Has anyone tried training on steadily increasing context lengths?
Hey,
I’m looking at your chart showing incredible performance improvement greatly extending the context length with a smaller portion of training at the end.
It’s quite notable most of the gains are in the untrained context lengths.
It looks to me like steadily increasing the context length throughout training could possibly flatline the chart, these relative gains are so big.
Has anyone tried training on steadily increasing context lengths?
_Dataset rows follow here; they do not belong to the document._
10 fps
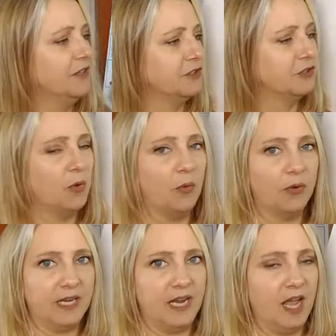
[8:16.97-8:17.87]
of the
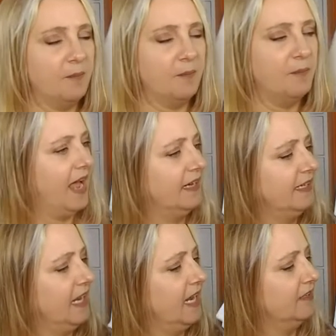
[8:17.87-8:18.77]
story, A
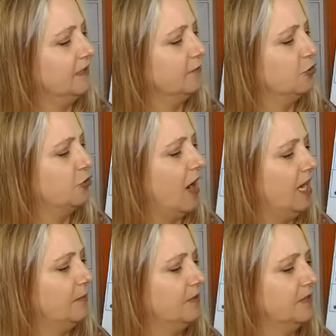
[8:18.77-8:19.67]
Bad Case of
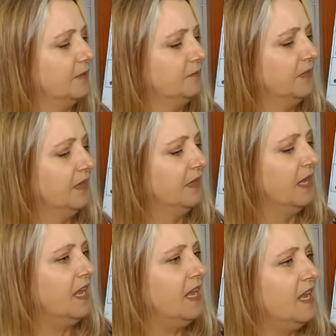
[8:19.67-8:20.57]
Stripes.
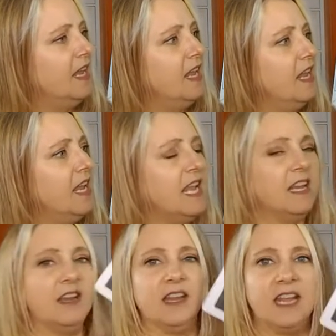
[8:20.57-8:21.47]

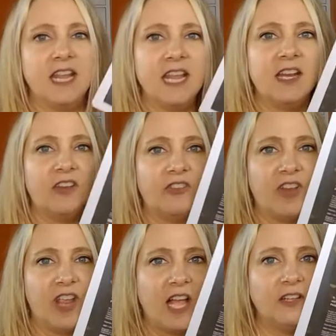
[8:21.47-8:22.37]
It
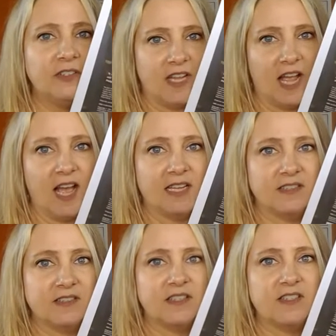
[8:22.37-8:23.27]
tells
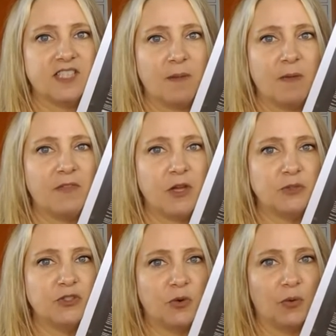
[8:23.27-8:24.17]
us some of those
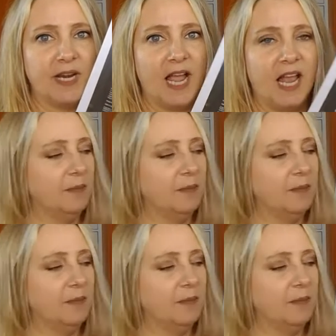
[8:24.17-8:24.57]
story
Yes, this is a good idea. One of the examples is Xgen long sequence models: https://blog.salesforceairesearch.com/xgen/, they trained with 2k, 4k and 8k sequence lengths. One downside: you need to perform more granular experiments on the smaller scale to find the best combination. Hope that helps!
xgen | btlm |
---|---|
The XGen chart does not give the appearance of transferring to untrained context lengths the way the BTLM chart does. It's notable they trained for more tokens on the shorter contexts, and plotted against a logarithmic context length axis.
It still seems very few instances of increasing the context length. Has anyone tried ramping up the context length one token at a time during training, with ALiBi? Or is there a reason if not?